For many of us that conduct penetration testing for clients, we discover bugs on a regular basis. Sometimes they are just quirky things that produce interesting output that, may or may not, be the intended function of the developers.
During a recent client engagement, I ran into such an issue with a Cisco ASA device. Most of the time, testing firewalls is a pretty mundane task, but you still follow your testing methodology. From time to time, it pays off for the good guys.
To me, being a penetration tester isn’t just about popping boxes and owning the network. While this is REALLY fun, there is a lot of critical thinking that goes into your daily work. Being able to think “outside-of-the-box” will get you a lot further.
There are tons of products on the market, both free and commercial, that help testers every day. While automation helps a great deal and helps reduce the amount of time you dedicate to an engagement, it only catches the known issues. This could be from a rule or signature incorporated within the tool. If whatever it is that you are testing is properly updated, most likely it has received something to prevent the attack you are trying to discover. The best way to find the unknown is by manually testing your devices and applications utilizing a solid methodology process..
Discovering the Cisco ASA Critical Denial of Service Bug
While going through my manual testing process, I began looking at all the pages the application reported back to me. To start out, I usually open the links, see what they are and monitor the responses I receive. One particular link stuck out.
When I visited the link, I received the following error page.
It seemed benign at first glance, but I noticed the browser was still trying to load the page. Well not exactly… the address bar icons jumped between Stop and Reload. This wouldn’t stop unless you manually closed the tab that was opened. It appeared something was executing on the back end to establish a connection. All this while I was unauthenticated.
When the link was loaded into any browser, it was observed that a connection was established and tore down. It seemed like that is what it should do, but not infinitely, however. The best way to describe the connection is like an infinite loop scenario within an application.
When more tabs were opened in the browser to the same location, utilization of CPU and RAM on the ASA began to increase significantly (4 open tabs from two IP addresses increased utilization from 9% to 27%+ in a 1-minute timeframe) and continued to grow on its own. Now, that is a big increase for two hosts!
Connection count rose in upwards of 200+ connections by itself, and tear down times began to increase from 1 second to, in some observations, over 30 seconds. The ASA was struggling from this simple test in one minute.
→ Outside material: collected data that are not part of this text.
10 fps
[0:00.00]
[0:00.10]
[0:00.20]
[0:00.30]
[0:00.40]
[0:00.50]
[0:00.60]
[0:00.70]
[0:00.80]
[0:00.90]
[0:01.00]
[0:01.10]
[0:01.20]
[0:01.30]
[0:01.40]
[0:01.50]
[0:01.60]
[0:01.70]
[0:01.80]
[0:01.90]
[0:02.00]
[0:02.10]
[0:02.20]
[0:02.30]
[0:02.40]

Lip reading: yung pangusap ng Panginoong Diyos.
The size of the packet began to increase as well, even though no manipulation was done. The connection had to be forcibly closed in the browser by either closing the tab or by stopping the loading of the page, otherwise it would continue to make the request. Looks like DoS to me.
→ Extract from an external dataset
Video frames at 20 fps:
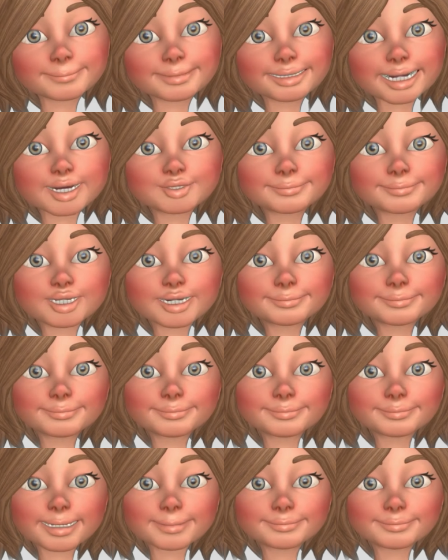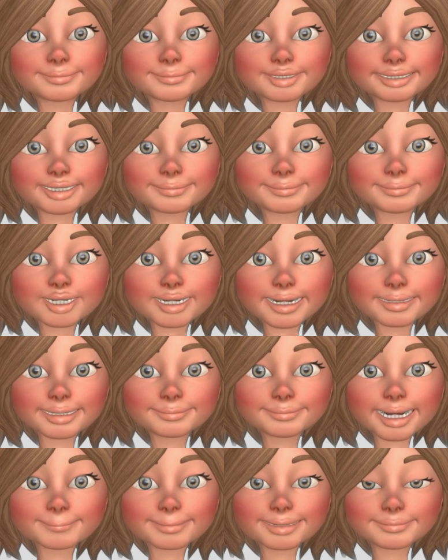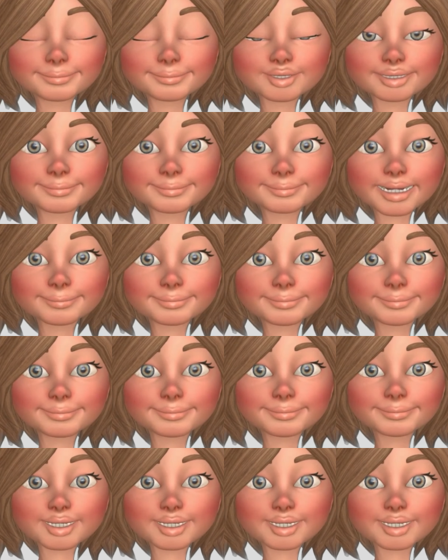In Moko, a type of New Zealand Maori tattoo,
Since this was a client’s production system, I didn’t want to really do much more testing at this point and inadvertently bring it down.
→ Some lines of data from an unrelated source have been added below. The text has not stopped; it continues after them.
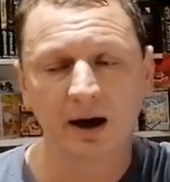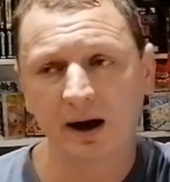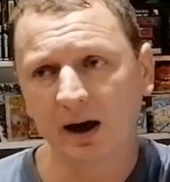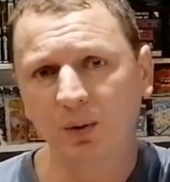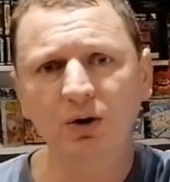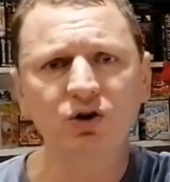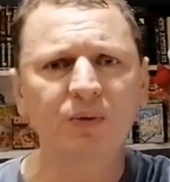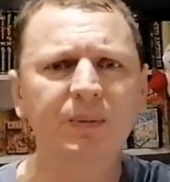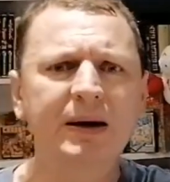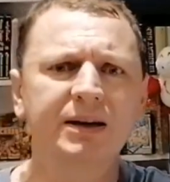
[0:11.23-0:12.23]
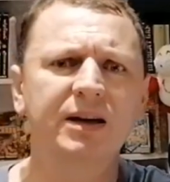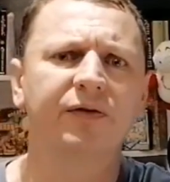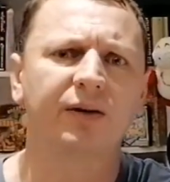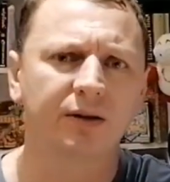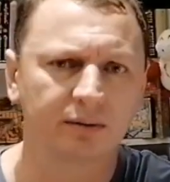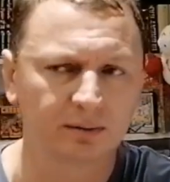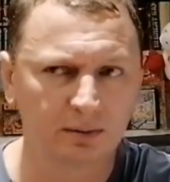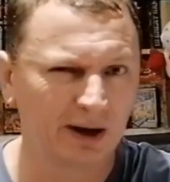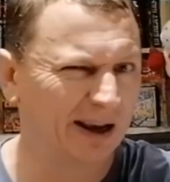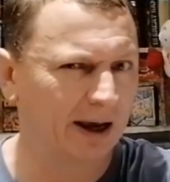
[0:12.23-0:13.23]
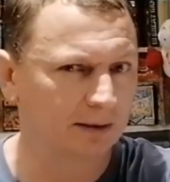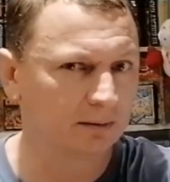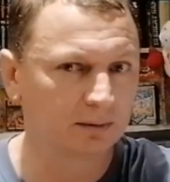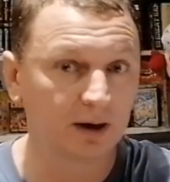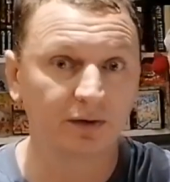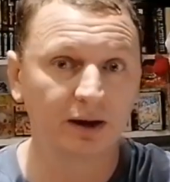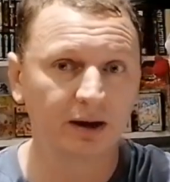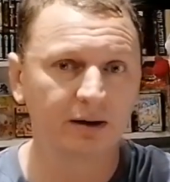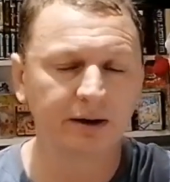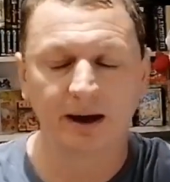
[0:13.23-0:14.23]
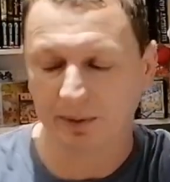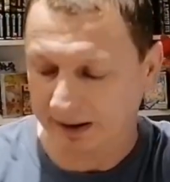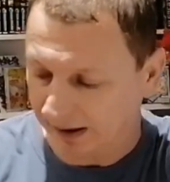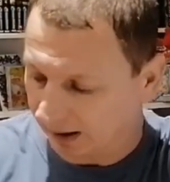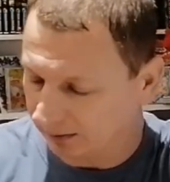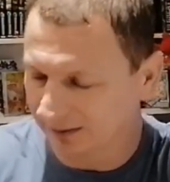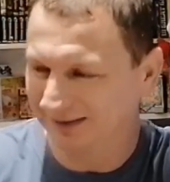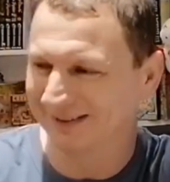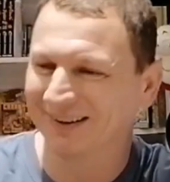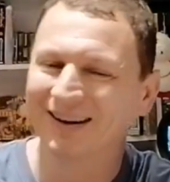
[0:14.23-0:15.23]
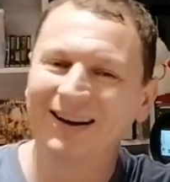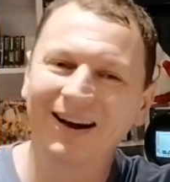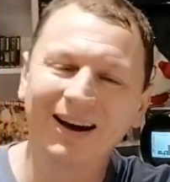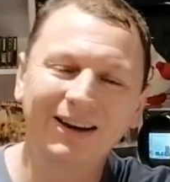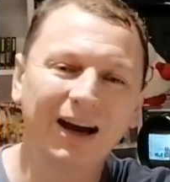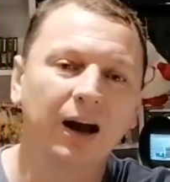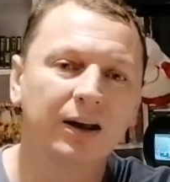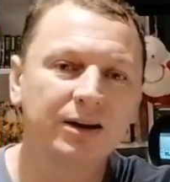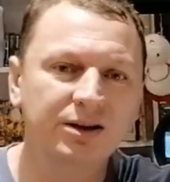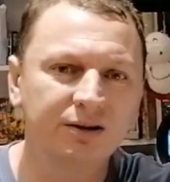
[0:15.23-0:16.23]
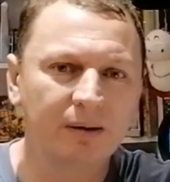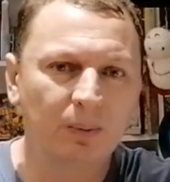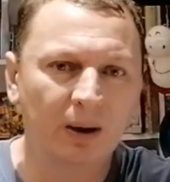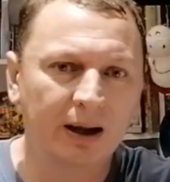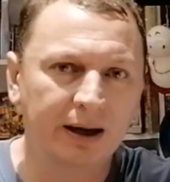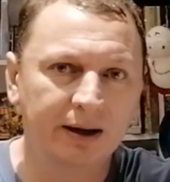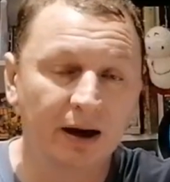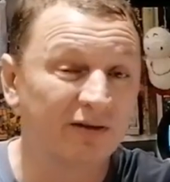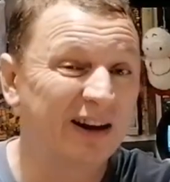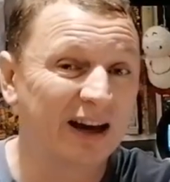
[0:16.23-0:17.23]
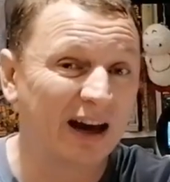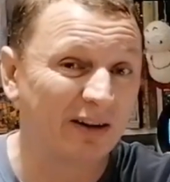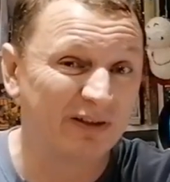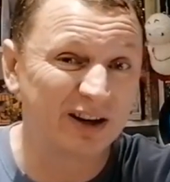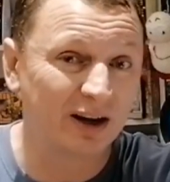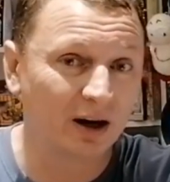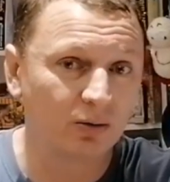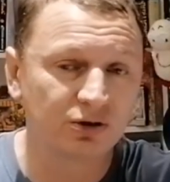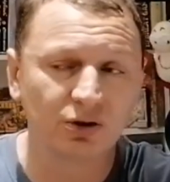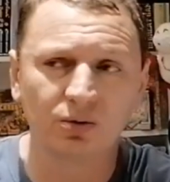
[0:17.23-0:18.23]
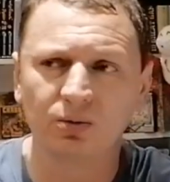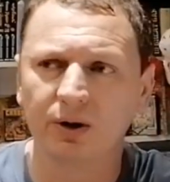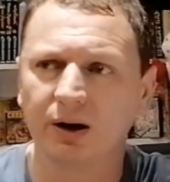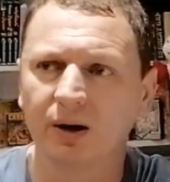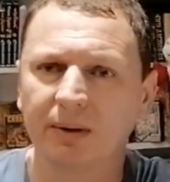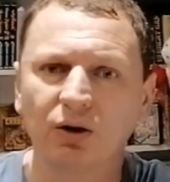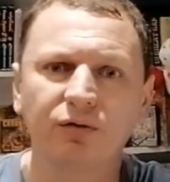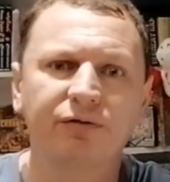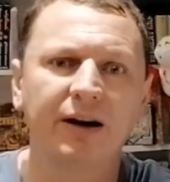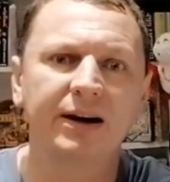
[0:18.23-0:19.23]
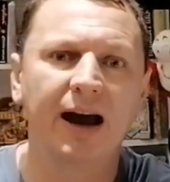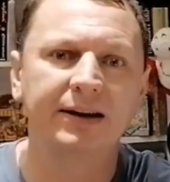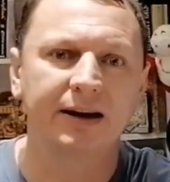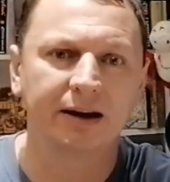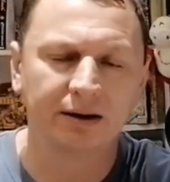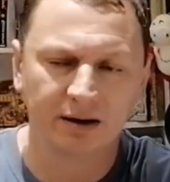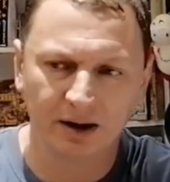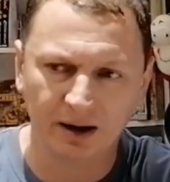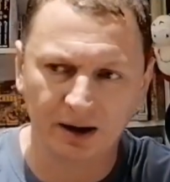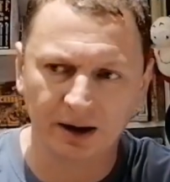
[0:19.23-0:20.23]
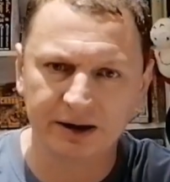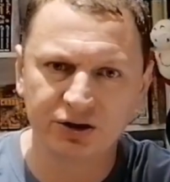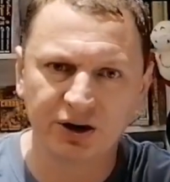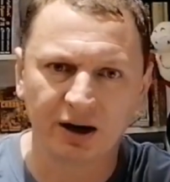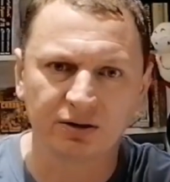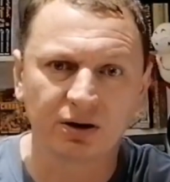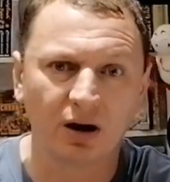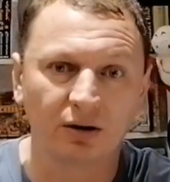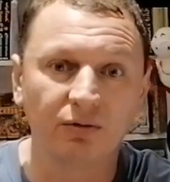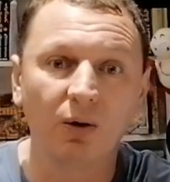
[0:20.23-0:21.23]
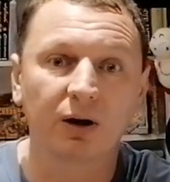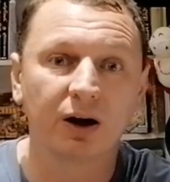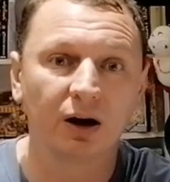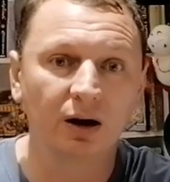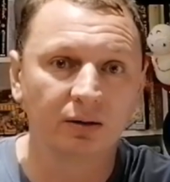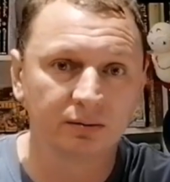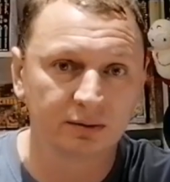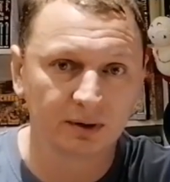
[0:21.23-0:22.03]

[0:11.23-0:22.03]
We're doing something a bit different again, I think. Yeah, we are. Yeah, this is a VR video to my good friend Eddie. His channel's called Rollercar.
Disclosing the Issue to Cisco
I began the disclosure process with Cisco’s PSIRT team at the beginning of May 2018. All the findings we had collected at this point were disclosed to them for further testing. An immediate response was received. Within two days, Cisco confirmed the finding. In late August 2018, Cisco contacted me and informed me that they had an anticipated disclosure date for the beginning of October 2018. After some further testing on the Cisco side, the fix was not adequate, but on May 1, 2019 Cisco released an alert and software updates addressing the vulnerability. As of the time of this article, there is no workaround for this vulnerability.
- The client was also notified of the issue from the beginning.
- As a managed services provider, we were able to create our own custom rule to detect for this activity for our clients.